I was anxious on the morning of my surgery. Later, I told many people that I would have crawled on broken glass into that operating room if I had to. A little while after I woke up after my surgery, Dr. Bonanni stopped by to tell me what a difficult surgery it had been. Apparently, and despite the hellish two weeks pre-surgery that I’d been required to consume a liquid diet, I had one of the fattiest livers he’d ever had the misfortune to encounter. Moving it around to get to the right areas in my abdomen had made the entire procedure more complicated. But I was fine. And it was finally done!
My new motto was ‘If I bite it, I write it!’. I food journaled obsessively.
My required nutritionist visits were as important to me as the surgery had been. She taught me about portion sizes and, for the first time in my life, what a healthy diet really looks like. Equally important was my psychologist. You don’t get up to weighing 350+ pounds unless you’re using food for a lot more than for nutrition. With his help and insights, as well as my faith, I could begin to face the problems that caused me to use food as comfort. I incorporated regular, vigorous cardio exercise into my life. There were many months during the first-year post-surgery that I didn’t miss a day at the gym.
But it turns out I was a slow loser. Whether it was a poorly calibrated metabolism or too much exercise coupled with too little food, and though I was following my post-op protocols to the letter, I still lost slowly. I hit plateau after plateau. My weight would stall for two or more weeks before I would lose again. It took about nine months before I lost 100 pounds. After that, I began to lose 1-2 pounds a week. I continued at that pace for another 70 pounds. I decided I’d finally figured out the right regimen. In the end, there was no trick to it, like everyone else – surgery or not – I had to eat right and exercise in a way that made the most sense for my body.
I had a tummy tuck at four years out. That contributed just five pounds to my weight loss total, but immeasurably to my body image and state of mind. I continued my slow trek forward. In total, by the time I was about six years out, I’d lost 185 pounds from my recorded high of 347 pounds. I never did find out how much I weighed that day when my weight was too heavy for the scale to read.

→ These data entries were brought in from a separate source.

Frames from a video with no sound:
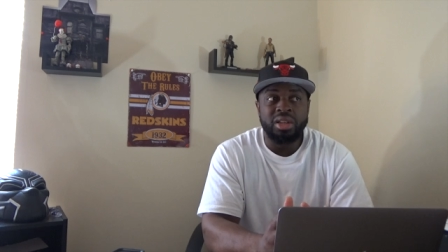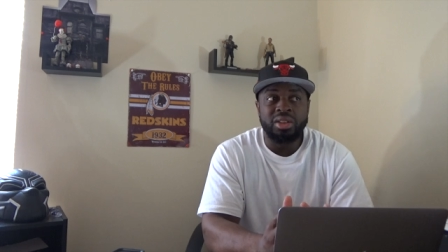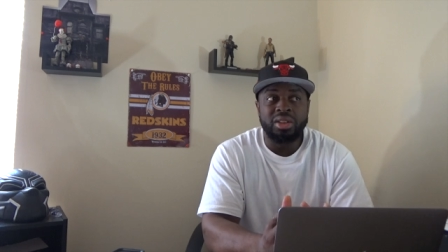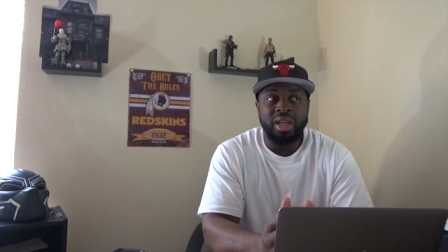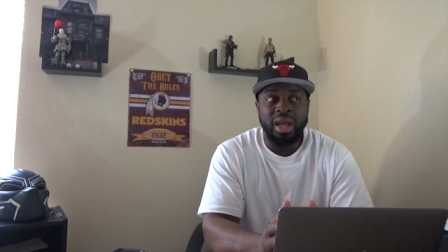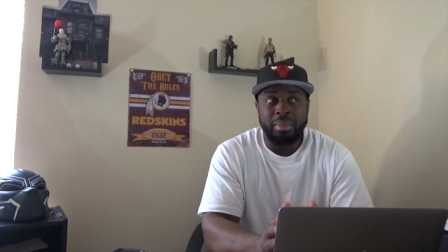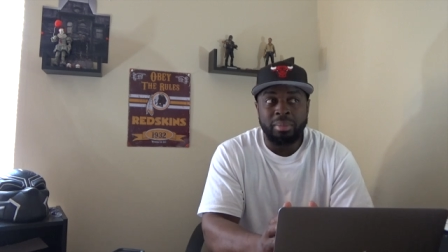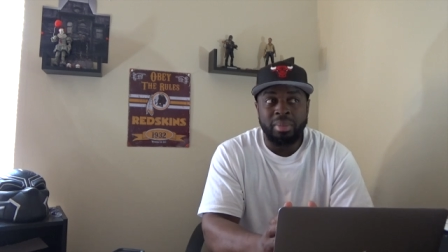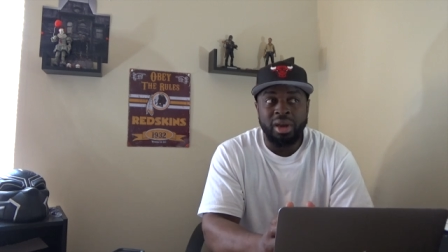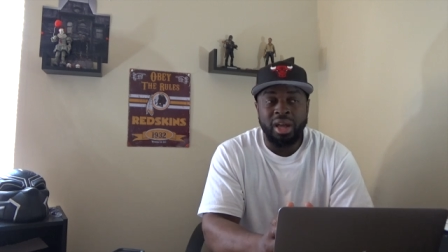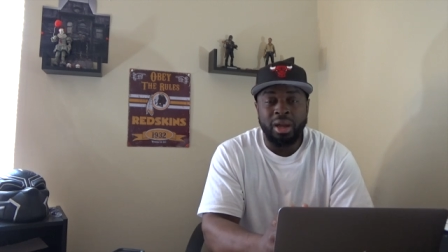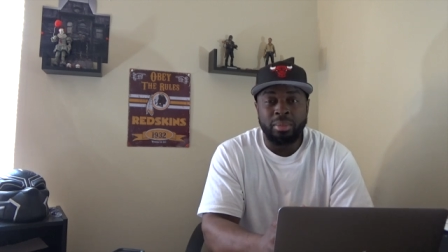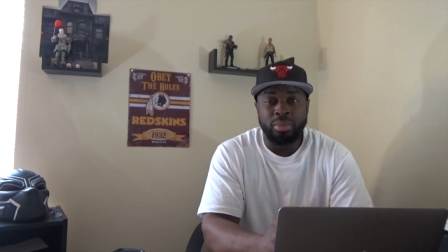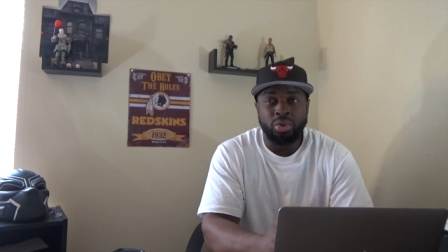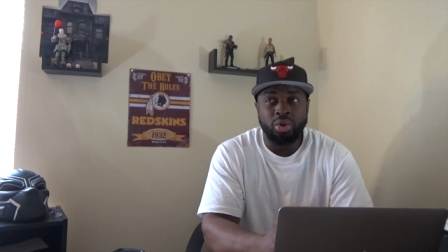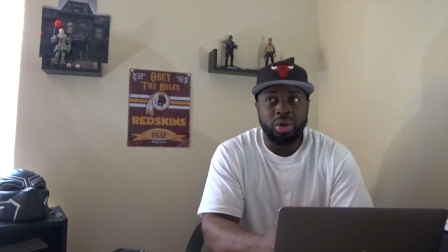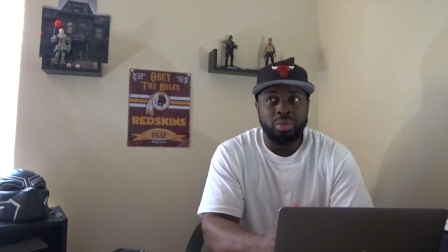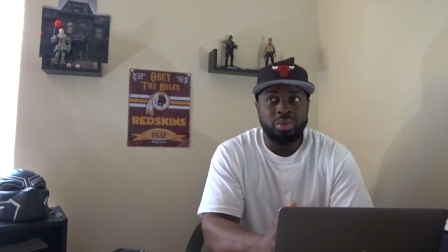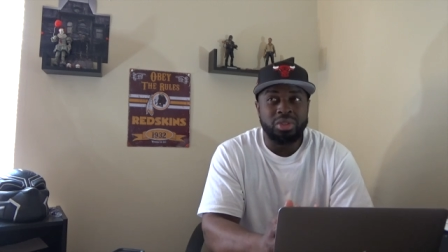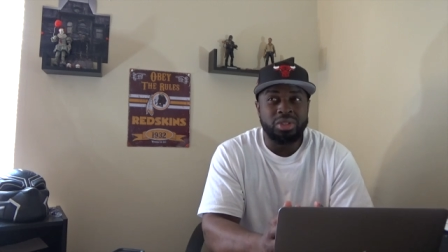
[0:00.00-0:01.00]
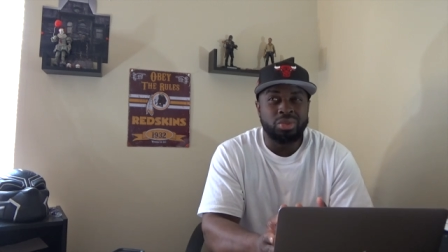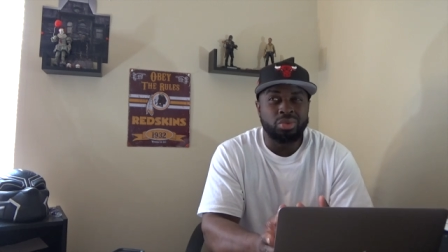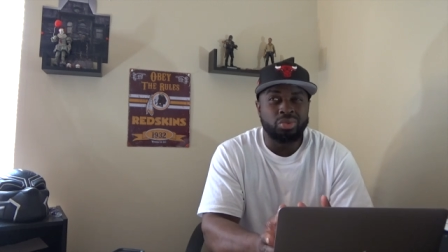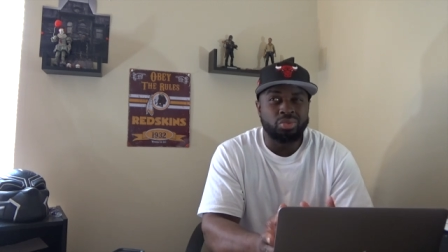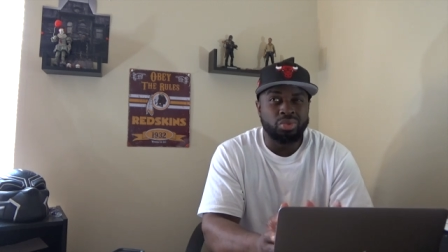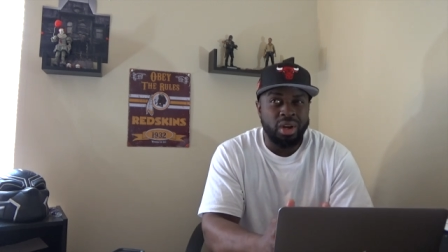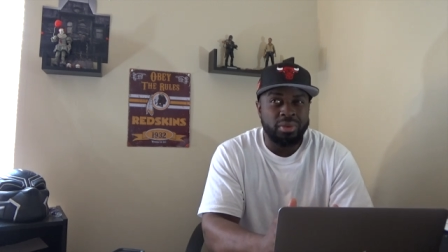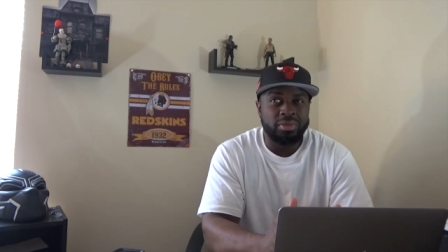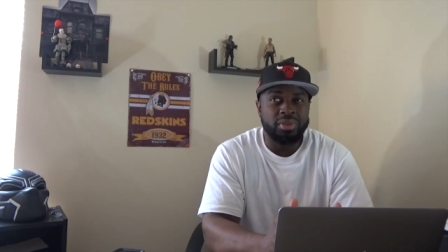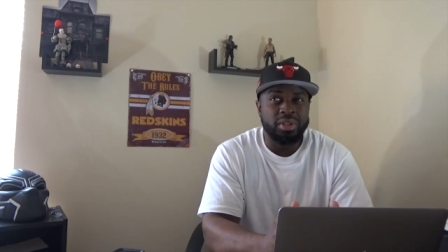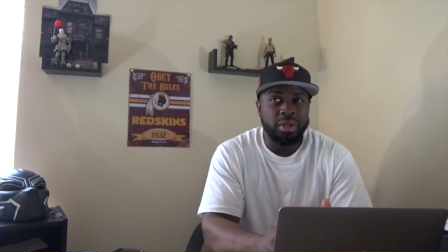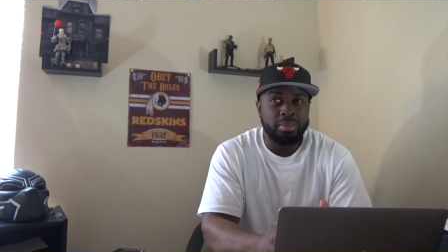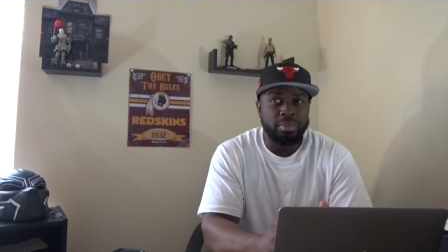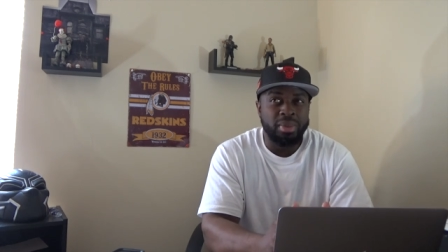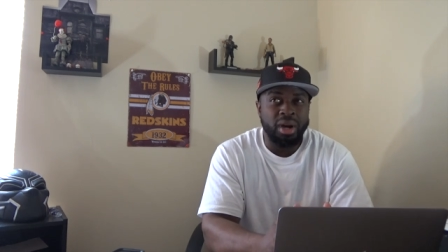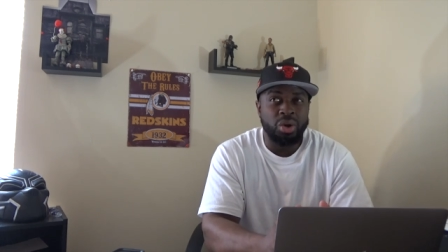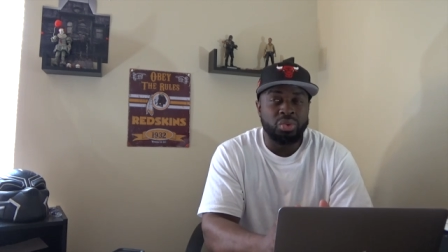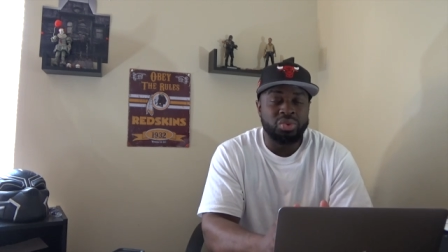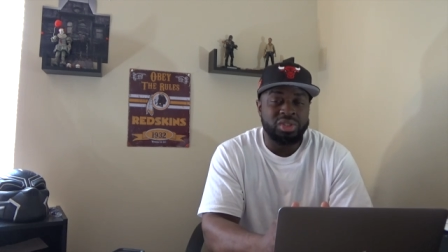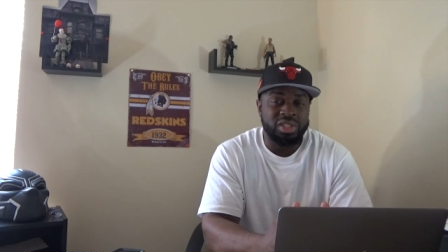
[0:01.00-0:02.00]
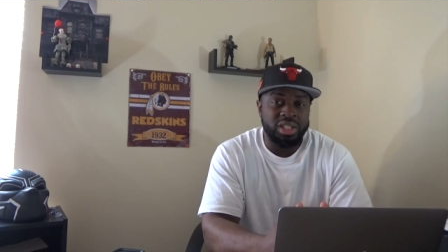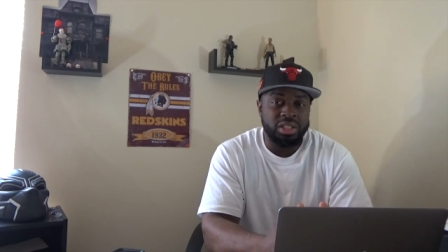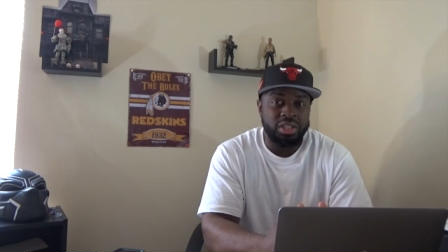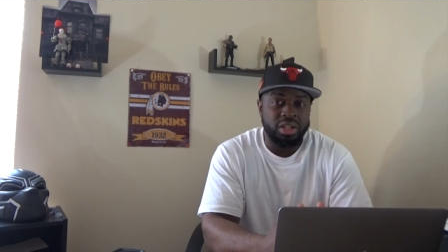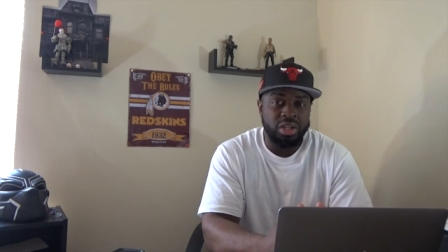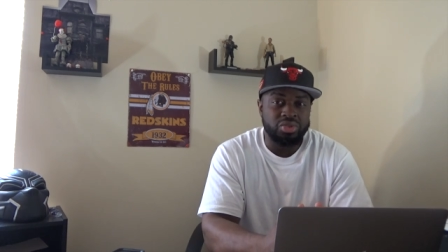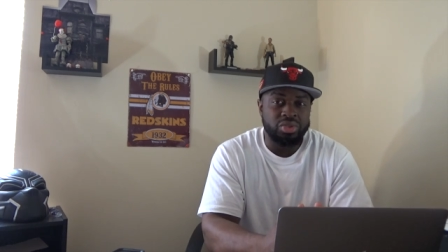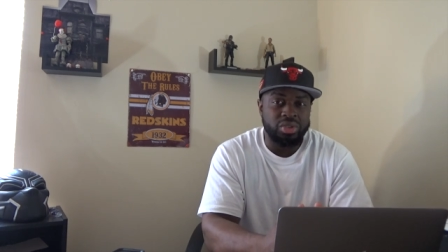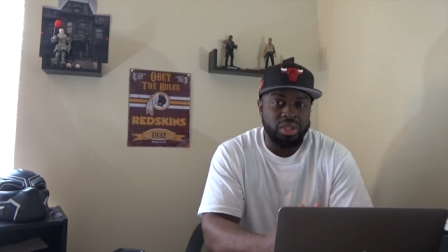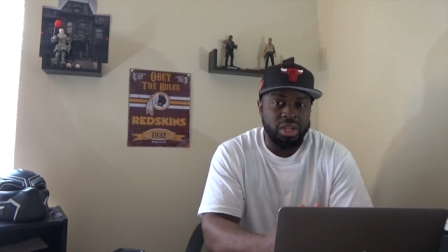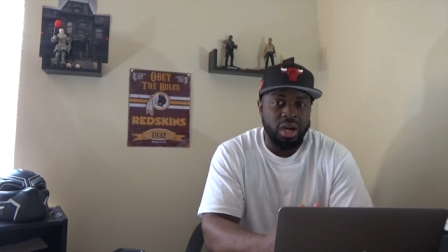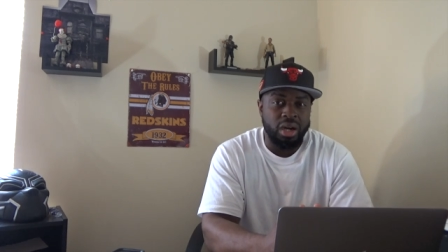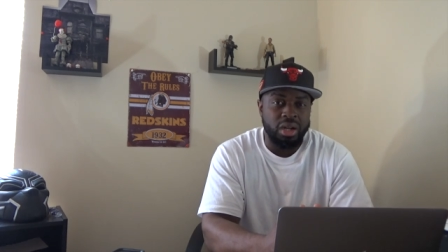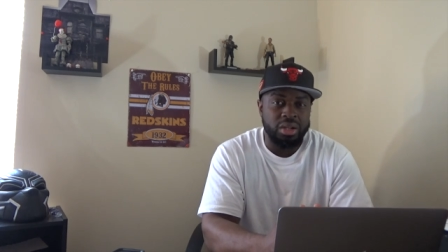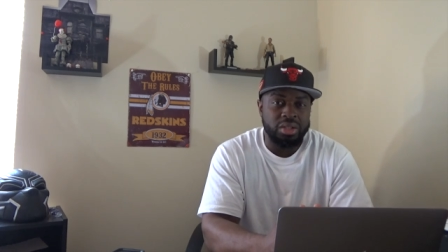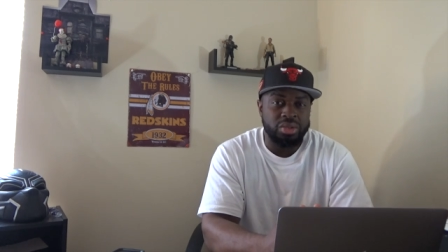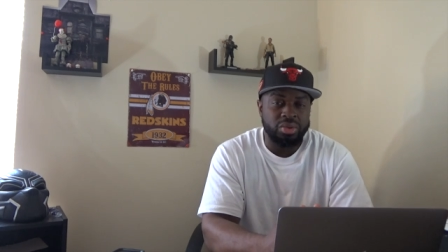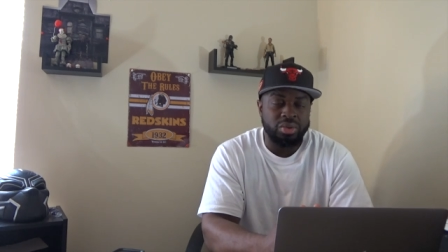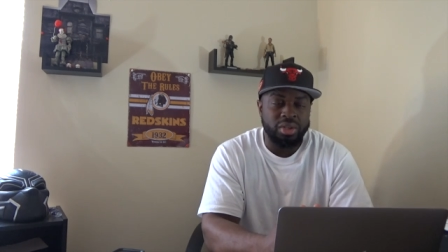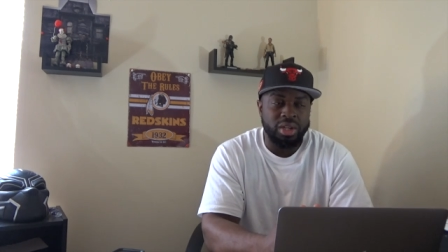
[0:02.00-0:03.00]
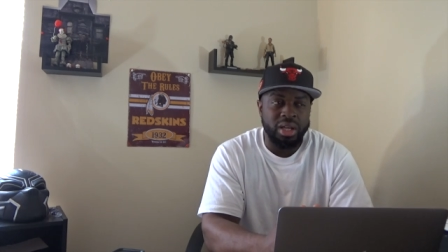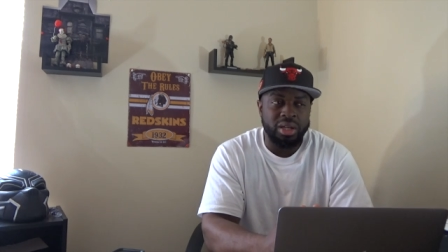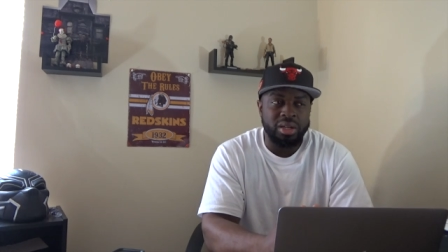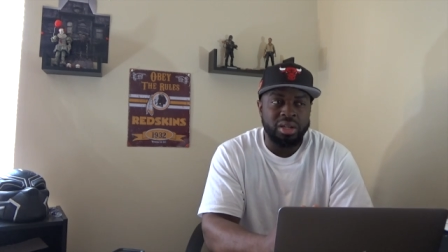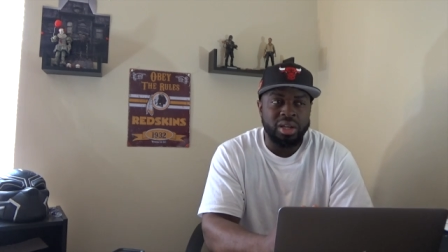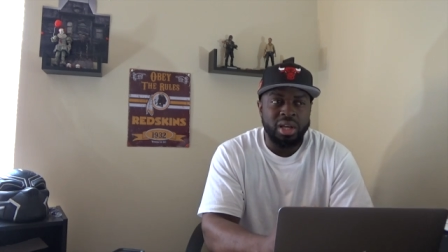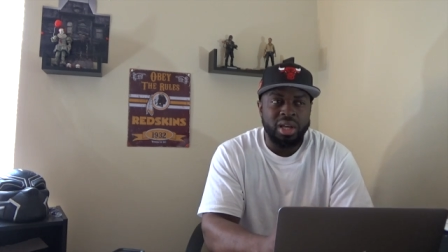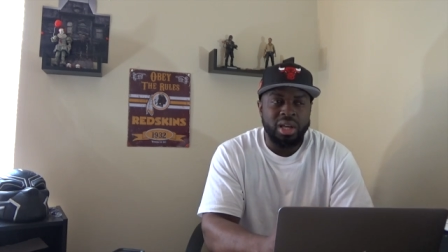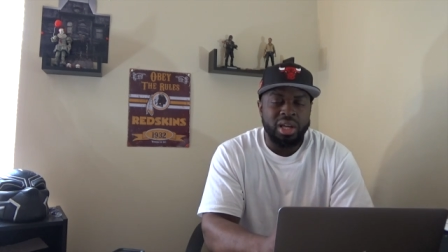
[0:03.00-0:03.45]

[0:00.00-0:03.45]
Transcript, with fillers: that bad boy was roughly about $600, okay?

The day I could sit on an airplane and buckle my seat belt without an extender was a special day for me. The humiliation I’d felt each time I’d have to ask a flight attendant for an extender, then attach it as quickly as possible before any of the other passengers saw, stayed with me for years. This was matched only by the ordeal of trying to make sure my body didn’t creep into the seat of the person I was next to. I’d stopped flying unless I had no other option. Now, I traveled easily and when I wanted.
My true red-letter day post-surgery was the morning after my second sleep study. About 120 pounds previously, my sleep apnea was so severe I was literally afraid to sleep laying down. Many times, at my highest weight, I’d slept upright in a chair. That morning, the sleep technician came in to tell me he hadn’t seen any evidence of sleep apnea in my overnight charts.
My severe sleep apnea had literally disappeared. I hugged the technicial because I was so happy. I floated out of that room on a cloud – but this time one of possibility and hope – not denial.